#### [What you are asked to do]
A faithful, complete transcript of the entries below, without pictures, should be returned.

#### [Extracted records]
-----

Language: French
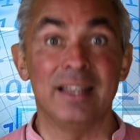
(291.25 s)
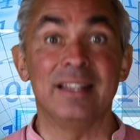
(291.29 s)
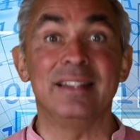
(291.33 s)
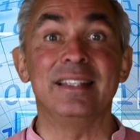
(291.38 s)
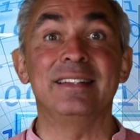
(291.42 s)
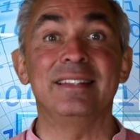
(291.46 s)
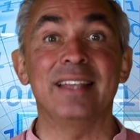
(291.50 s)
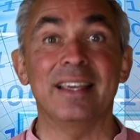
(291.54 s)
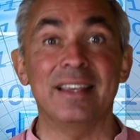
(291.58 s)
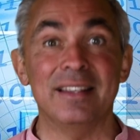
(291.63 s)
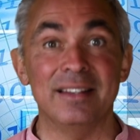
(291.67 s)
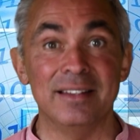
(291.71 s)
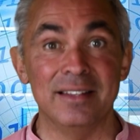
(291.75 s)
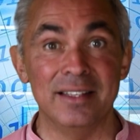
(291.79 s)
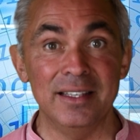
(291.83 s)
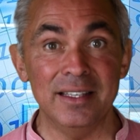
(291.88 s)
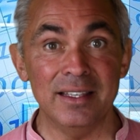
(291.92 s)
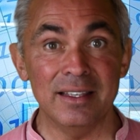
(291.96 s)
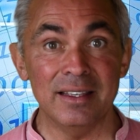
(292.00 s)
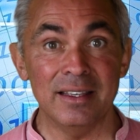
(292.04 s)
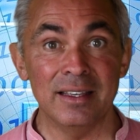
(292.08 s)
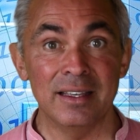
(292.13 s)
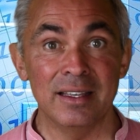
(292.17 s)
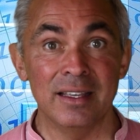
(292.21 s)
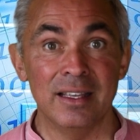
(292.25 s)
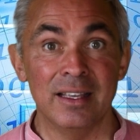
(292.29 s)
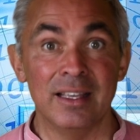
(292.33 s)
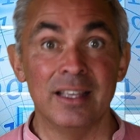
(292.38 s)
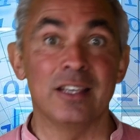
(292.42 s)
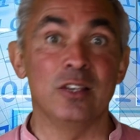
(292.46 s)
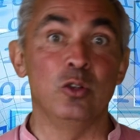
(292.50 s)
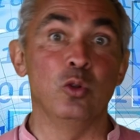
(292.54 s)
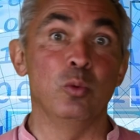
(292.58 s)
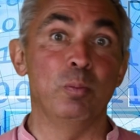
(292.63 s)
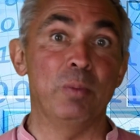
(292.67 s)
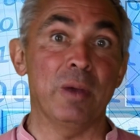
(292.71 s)
des techniques
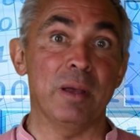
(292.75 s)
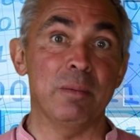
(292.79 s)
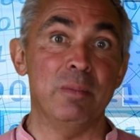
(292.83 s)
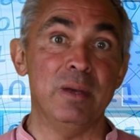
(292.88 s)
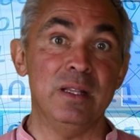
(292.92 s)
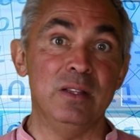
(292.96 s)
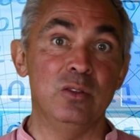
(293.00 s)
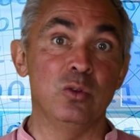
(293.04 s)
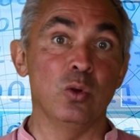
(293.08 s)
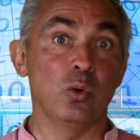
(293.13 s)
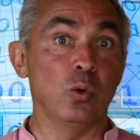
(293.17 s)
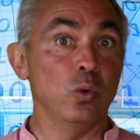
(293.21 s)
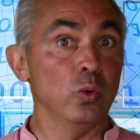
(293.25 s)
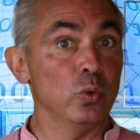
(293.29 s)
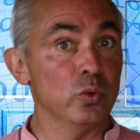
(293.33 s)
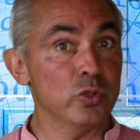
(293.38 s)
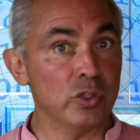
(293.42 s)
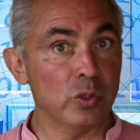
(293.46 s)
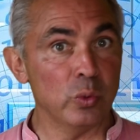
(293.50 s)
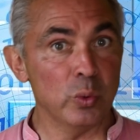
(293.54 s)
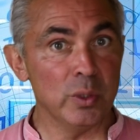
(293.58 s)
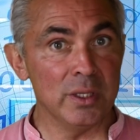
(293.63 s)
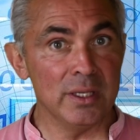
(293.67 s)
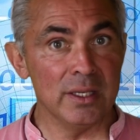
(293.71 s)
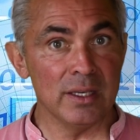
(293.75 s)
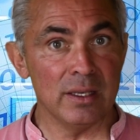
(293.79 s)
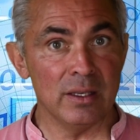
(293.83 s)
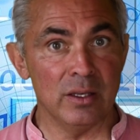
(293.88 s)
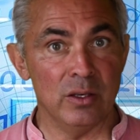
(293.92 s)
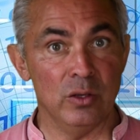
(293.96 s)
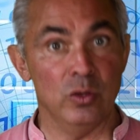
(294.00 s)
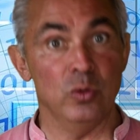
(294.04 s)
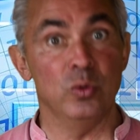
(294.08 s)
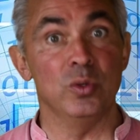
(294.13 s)
qui nous permettent de construire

-----

#### [Response to the exercise]
Language: French
(291.25 s)
(291.29 s)
(291.33 s)
(291.38 s)
(291.42 s)
(291.46 s)
(291.50 s)
(291.54 s)
(291.58 s)
(291.63 s)
(291.67 s)
(291.71 s)
(291.75 s)
(291.79 s)
(291.83 s)
(291.88 s)
(291.92 s)
(291.96 s)
(292.00 s)
(292.04 s)
(292.08 s)
(292.13 s)
(292.17 s)
(292.21 s)
(292.25 s)
(292.29 s)
(292.33 s)
(292.38 s)
(292.42 s)
(292.46 s)
(292.50 s)
(292.54 s)
(292.58 s)
(292.63 s)
(292.67 s)
(292.71 s)
des techniques
(292.75 s)
(292.79 s)
(292.83 s)
(292.88 s)
(292.92 s)
(292.96 s)
(293.00 s)
(293.04 s)
(293.08 s)
(293.13 s)
(293.17 s)
(293.21 s)
(293.25 s)
(293.29 s)
(293.33 s)
(293.38 s)
(293.42 s)
(293.46 s)
(293.50 s)
(293.54 s)
(293.58 s)
(293.63 s)
(293.67 s)
(293.71 s)
(293.75 s)
(293.79 s)
(293.83 s)
(293.88 s)
(293.92 s)
(293.96 s)
(294.00 s)
(294.04 s)
(294.08 s)
(294.13 s)
qui nous permettent de construire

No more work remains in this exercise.